Gross Involuntary Redundancy amount calculated at €210,000.
I have seen the SCSB exemption examples (on revenue.ie and WRC.ie) but still have a basic question.  If one is aged > 50, is it permissible to use the present value of a pension tax free lump sum amount (max €200,000) to offset against the portion of the €210,000 that is ex-gratia by the employer, thereby fully utilizing the future pension tax free amount now against the non-statutory portion of the redundancy payment that is liable to tax?   Effectively, can one utilize a future tax exemption amount against the ex-gratia portion of a redundancy now ?

Are there any restrictions around the pension (company DB pension scheme).  

Sorry if this question is not completely clear, first time navigating my way through this scenario.


----------



## Conan (4 Oct 2019)

In calculating how much of the redundancy lump sum might be taxable (tax free up to €200,000) you can go the SCSB route. In doing so you can maximize how much of the redundancy lump sum you get tax free immediately, by giving up any right to a future tax free lump sum from your pension fund. Alternatively you can retain the right to get a tax free lump sum from the pension scheme and pay more tax on the redundancy lump sum. 
But overall you are limited to €200,000 tax free. The issue is whether you want €200,000 tax free now and waive a future pension lump sum of take a lower net lump sum now and retain the right to the future pension lump sum.


----------



## Oisin19 (5 Oct 2019)

If the SCSB calc is big enough (ie big salary and long service) you mightn't have to waive the tax free lump sum to get the 200k max and thus receive another 200k when you retire the pension.

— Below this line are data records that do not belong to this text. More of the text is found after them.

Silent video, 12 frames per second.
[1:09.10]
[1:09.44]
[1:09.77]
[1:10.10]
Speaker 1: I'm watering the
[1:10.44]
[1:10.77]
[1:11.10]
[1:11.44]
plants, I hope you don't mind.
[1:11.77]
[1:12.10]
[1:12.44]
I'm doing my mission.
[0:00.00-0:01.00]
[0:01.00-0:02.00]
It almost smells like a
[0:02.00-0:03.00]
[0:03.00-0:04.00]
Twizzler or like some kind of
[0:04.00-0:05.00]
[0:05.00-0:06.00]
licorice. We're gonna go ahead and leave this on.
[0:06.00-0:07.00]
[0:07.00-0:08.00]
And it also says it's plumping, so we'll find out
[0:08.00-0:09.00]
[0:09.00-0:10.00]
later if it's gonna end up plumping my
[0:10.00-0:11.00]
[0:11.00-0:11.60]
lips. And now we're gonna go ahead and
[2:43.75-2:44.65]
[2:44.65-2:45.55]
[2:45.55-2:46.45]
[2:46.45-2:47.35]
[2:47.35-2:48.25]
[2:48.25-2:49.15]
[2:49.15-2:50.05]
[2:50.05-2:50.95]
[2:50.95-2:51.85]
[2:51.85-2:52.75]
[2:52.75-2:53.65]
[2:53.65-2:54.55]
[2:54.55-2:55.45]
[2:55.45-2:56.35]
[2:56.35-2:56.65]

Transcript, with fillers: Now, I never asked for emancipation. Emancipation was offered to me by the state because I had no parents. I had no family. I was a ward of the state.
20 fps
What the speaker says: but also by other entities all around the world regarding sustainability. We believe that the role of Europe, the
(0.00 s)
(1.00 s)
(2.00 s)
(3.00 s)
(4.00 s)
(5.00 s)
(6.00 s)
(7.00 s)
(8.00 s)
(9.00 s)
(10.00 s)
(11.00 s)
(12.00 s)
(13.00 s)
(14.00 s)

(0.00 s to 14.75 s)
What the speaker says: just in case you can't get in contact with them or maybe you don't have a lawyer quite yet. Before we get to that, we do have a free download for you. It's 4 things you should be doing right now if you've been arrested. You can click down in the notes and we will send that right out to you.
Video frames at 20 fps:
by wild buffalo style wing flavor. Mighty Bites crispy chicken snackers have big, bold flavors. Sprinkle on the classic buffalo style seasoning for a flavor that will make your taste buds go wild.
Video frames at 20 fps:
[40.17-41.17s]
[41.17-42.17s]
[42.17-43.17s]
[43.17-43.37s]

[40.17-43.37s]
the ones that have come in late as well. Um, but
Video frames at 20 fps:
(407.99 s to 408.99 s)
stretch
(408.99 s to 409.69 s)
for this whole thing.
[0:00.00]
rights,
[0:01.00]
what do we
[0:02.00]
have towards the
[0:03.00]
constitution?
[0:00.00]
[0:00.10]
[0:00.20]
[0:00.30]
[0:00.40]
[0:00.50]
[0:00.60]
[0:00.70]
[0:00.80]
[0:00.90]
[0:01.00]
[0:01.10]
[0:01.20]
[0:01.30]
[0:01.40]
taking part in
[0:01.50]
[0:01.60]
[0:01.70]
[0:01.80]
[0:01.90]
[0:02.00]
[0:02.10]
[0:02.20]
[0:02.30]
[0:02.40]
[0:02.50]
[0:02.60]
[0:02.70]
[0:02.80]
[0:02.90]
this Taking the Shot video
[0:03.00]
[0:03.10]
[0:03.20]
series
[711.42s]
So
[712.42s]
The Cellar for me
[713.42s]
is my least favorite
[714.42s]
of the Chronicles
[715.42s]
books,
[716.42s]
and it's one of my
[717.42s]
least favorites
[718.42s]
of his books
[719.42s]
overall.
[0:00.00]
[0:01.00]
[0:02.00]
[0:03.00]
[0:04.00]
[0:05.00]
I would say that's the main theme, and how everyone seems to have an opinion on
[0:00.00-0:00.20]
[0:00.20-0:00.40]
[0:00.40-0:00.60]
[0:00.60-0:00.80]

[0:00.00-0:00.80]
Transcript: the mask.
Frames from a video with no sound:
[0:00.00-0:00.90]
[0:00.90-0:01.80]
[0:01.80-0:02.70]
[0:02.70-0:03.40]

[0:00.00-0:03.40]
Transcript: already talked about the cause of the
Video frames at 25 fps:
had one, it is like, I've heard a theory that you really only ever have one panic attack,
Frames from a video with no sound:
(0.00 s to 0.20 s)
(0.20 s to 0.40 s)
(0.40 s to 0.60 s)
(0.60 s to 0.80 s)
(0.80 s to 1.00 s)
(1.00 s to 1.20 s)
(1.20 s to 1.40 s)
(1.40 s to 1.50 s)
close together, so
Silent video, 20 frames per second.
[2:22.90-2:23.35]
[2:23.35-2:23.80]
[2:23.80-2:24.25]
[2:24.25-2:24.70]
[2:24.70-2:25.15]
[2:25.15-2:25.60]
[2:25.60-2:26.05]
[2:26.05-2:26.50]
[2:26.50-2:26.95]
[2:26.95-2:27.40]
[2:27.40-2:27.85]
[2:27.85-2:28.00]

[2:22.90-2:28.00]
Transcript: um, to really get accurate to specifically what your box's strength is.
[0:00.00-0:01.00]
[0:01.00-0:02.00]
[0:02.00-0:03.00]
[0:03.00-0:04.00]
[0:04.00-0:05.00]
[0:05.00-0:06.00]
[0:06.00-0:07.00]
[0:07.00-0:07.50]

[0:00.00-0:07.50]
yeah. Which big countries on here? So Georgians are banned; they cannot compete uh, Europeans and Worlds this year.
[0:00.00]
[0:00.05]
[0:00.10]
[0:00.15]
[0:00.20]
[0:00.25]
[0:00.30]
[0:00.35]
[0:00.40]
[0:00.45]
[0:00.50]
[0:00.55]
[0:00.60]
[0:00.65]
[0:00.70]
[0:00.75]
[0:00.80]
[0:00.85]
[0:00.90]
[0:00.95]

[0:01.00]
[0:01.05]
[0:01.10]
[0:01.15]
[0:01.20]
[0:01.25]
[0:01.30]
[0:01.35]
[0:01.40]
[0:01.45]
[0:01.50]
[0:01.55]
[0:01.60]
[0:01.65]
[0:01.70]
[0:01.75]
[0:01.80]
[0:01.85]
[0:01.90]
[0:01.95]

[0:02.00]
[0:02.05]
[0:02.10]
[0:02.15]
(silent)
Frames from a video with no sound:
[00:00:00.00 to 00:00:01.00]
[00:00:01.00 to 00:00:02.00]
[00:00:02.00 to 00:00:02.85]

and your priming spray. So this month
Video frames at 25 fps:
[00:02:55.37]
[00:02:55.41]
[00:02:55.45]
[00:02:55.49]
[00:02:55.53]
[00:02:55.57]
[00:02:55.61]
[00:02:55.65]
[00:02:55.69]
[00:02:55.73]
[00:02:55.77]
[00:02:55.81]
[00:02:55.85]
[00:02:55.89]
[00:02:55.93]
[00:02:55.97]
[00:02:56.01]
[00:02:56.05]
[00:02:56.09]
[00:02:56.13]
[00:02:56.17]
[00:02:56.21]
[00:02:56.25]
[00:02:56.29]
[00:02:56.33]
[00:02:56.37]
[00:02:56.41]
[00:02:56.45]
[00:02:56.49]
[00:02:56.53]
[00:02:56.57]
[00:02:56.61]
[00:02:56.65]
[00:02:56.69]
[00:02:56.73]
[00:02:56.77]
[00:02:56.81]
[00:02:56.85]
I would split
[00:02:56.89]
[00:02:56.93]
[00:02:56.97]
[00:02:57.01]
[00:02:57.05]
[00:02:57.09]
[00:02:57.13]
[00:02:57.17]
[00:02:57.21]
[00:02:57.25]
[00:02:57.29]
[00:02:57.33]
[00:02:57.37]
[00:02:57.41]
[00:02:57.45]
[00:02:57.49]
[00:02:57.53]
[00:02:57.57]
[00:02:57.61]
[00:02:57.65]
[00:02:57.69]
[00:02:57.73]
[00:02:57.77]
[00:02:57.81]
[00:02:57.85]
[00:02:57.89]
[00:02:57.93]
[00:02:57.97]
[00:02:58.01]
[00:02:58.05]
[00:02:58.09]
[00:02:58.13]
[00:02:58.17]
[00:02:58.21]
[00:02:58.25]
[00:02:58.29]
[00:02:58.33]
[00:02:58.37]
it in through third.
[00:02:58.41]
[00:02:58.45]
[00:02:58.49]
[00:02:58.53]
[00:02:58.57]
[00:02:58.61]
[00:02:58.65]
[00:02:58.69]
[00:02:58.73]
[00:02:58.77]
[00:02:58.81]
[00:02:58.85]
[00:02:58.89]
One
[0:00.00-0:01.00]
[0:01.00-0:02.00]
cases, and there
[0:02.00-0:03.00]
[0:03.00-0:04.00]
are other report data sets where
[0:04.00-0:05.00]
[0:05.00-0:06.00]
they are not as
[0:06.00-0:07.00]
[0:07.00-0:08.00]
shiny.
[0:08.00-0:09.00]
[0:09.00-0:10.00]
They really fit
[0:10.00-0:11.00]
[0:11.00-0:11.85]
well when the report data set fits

OP I'm not sure what you are getting at but I don't think you can do what you are describing. The SCSB just tells you how much of the payment is tax free. However if you are over 50 you could just retire the pension scheme at the same time if needed.


----------



## rboyddd (9 Oct 2019)

Thank you.  

the SCSB calc is Average Salary over last 3 years X (No. of years service / 15) - 200,000)...

so in my case that is 150,000 X (1.1333) - 200,000 which is Nil.   

Fergal19, when you say "retire the pension scheme", can you please elaborate what you mean by that ?  Is the suggestion that I would effectively draw on my pension now (at aged 52) in order to avail of the tax free element ?

Thank you


----------